O ano é 2029. Durante os 13 anos seguintes ao golpe que provocou o impeachment da presidenta Dilma Rousseff, o racismo foi institucionalizado no Brasil. Pressupõe-se que, mais cedo ou mais tarde, crianças pobres, negras e marginalizadas virão a cometer algum crime. Por isso, assim que nascem elas são marcadas com tornozeleiras de rastreamento que as acompanharão por toda a vida. Chico é uma dessas crianças.
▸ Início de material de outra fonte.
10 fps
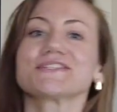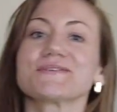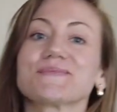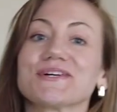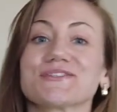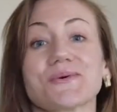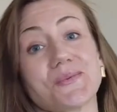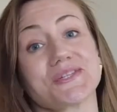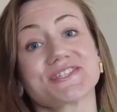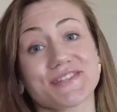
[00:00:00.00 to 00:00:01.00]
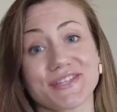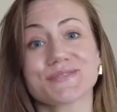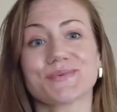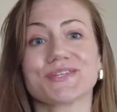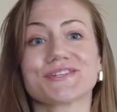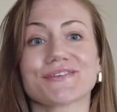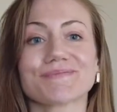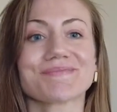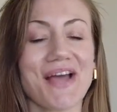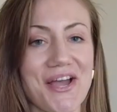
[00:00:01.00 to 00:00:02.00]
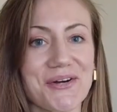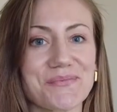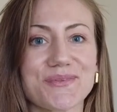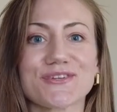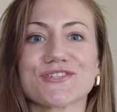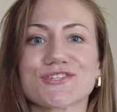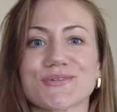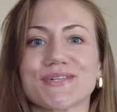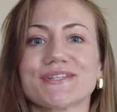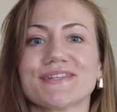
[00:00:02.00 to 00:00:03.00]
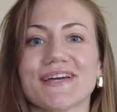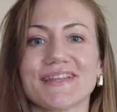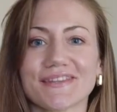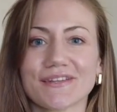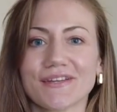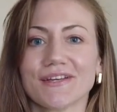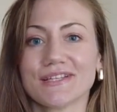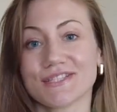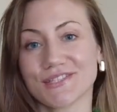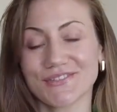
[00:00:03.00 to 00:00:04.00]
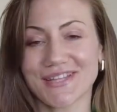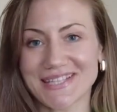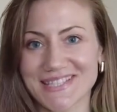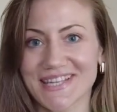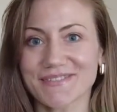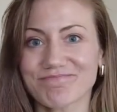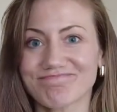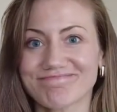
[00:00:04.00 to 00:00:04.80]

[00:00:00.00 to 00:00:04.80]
you so much for watching this video. I hope you enjoyed and see you next time.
Negro, pobre, morador de favela.

No dia de seu aniversário, uma lei de ressocialização preventiva autoriza a prisão de menores por “precaução”. Nesse momento, o clima de comemoração perde espaço para angústias, incertezas, medos e resistência.

Imagem: divulgação

Os moradores tentam lutar e proteger suas crianças, mas como é resistir diante de forças opressoras e violentas que representam o preconceito coletivo de uma sociedade e que parte das mais altas esferas de poder?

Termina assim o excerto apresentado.